→ **Given data**
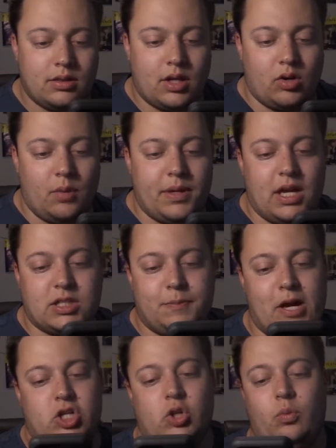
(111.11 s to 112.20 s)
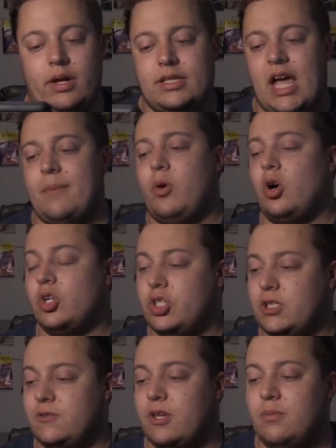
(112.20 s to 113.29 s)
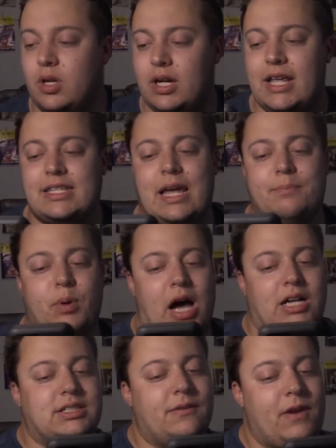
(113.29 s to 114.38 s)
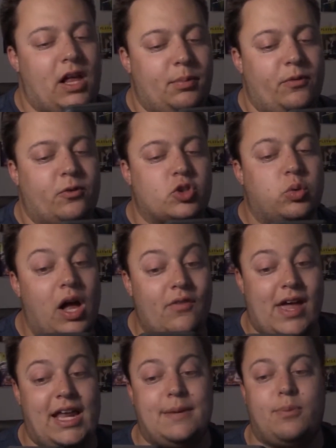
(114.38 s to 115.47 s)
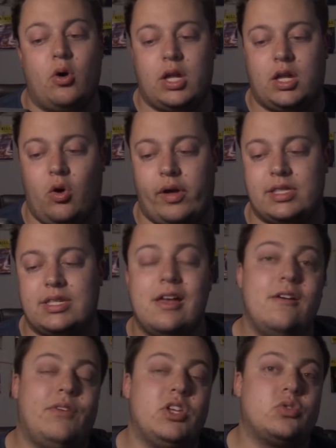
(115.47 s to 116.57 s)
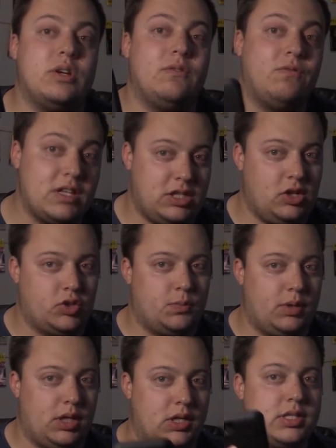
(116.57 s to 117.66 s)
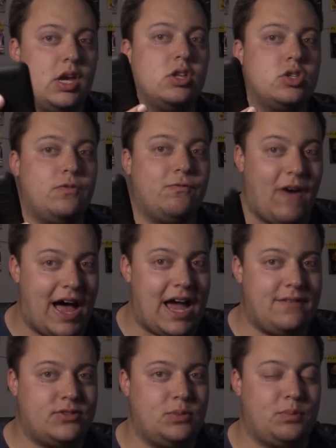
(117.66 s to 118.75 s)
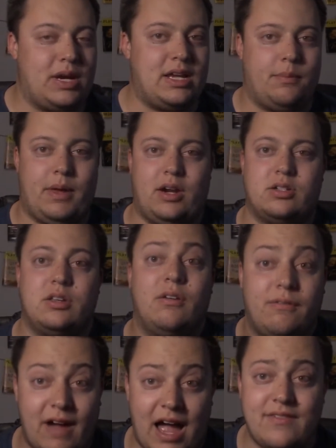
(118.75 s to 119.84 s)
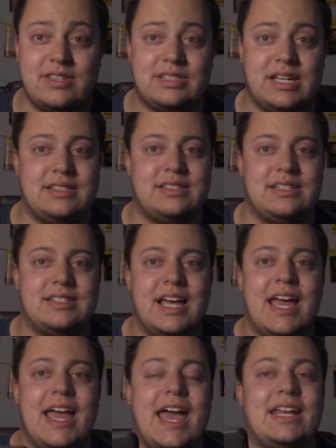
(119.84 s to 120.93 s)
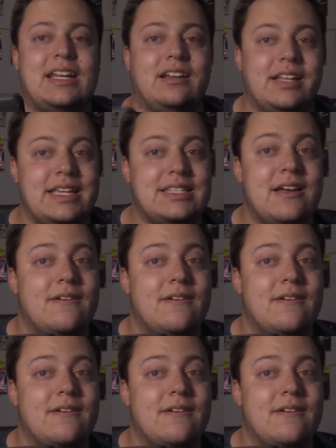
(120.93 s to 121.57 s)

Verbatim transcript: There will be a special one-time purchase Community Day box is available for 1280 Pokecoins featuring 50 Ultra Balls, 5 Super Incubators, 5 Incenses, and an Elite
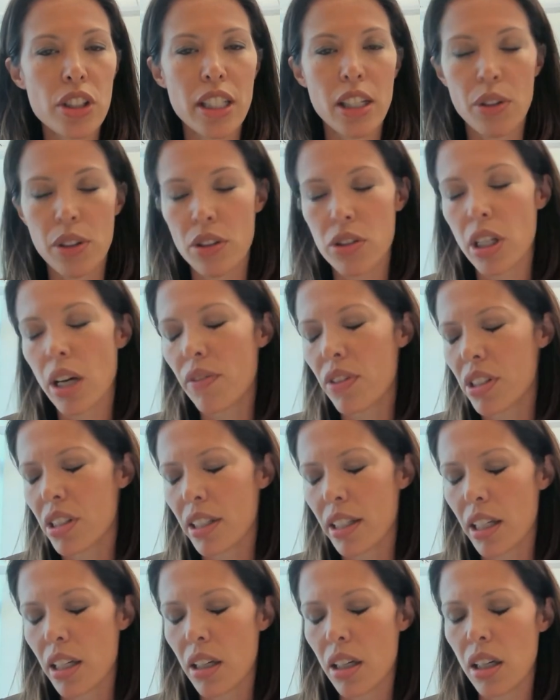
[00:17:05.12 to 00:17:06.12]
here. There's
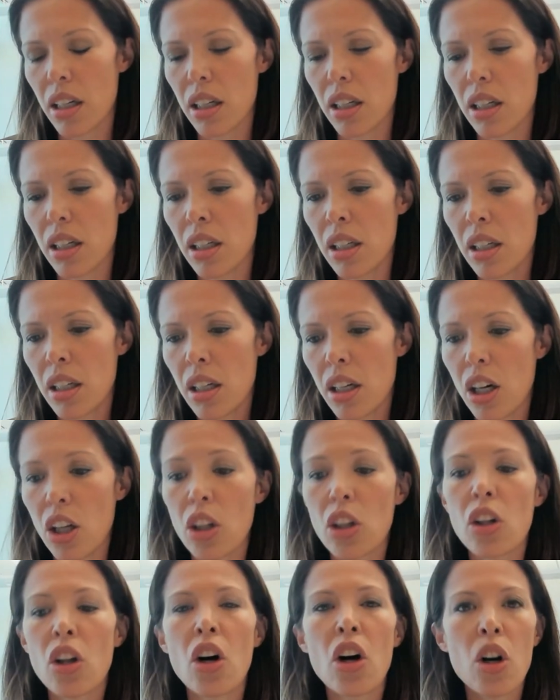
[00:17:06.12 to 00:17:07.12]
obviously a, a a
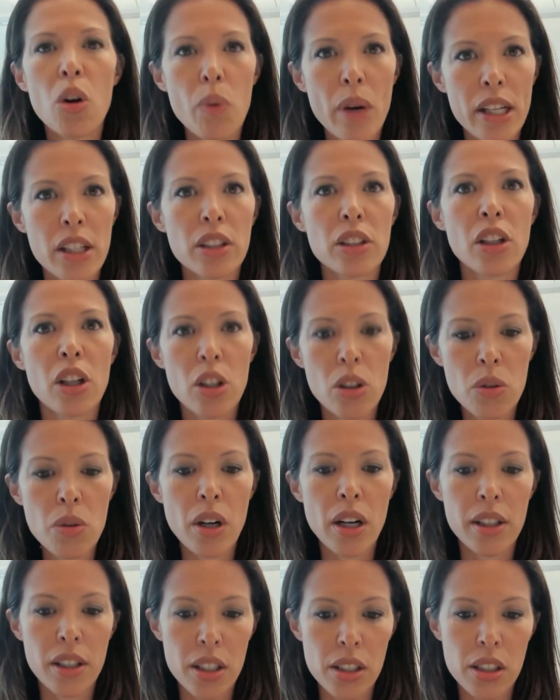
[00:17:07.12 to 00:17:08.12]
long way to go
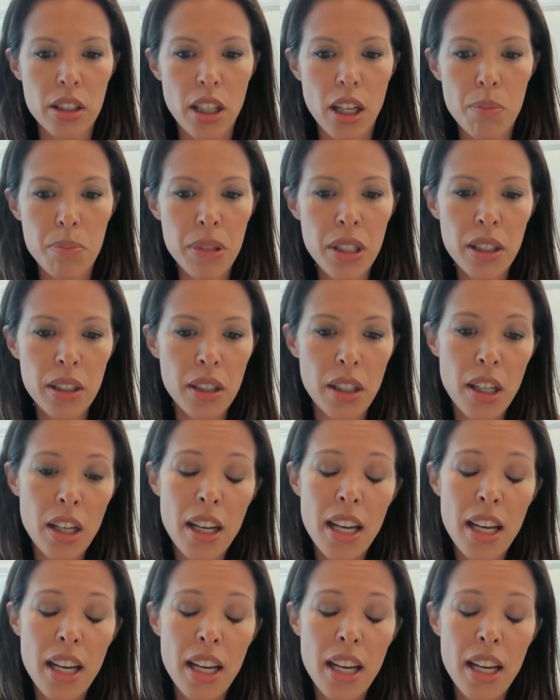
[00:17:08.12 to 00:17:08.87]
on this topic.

→ **The problem**
Reproduce the records in full and leave the images behind.

→ **The completed task**
(111.11 s to 112.20 s)
(112.20 s to 113.29 s)
(113.29 s to 114.38 s)
(114.38 s to 115.47 s)
(115.47 s to 116.57 s)
(116.57 s to 117.66 s)
(117.66 s to 118.75 s)
(118.75 s to 119.84 s)
(119.84 s to 120.93 s)
(120.93 s to 121.57 s)

Verbatim transcript: There will be a special one-time purchase Community Day box is available for 1280 Pokecoins featuring 50 Ultra Balls, 5 Super Incubators, 5 Incenses, and an Elite
[00:17:05.12 to 00:17:06.12]
here. There's
[00:17:06.12 to 00:17:07.12]
obviously a, a a
[00:17:07.12 to 00:17:08.12]
long way to go
[00:17:08.12 to 00:17:08.87]
on this topic.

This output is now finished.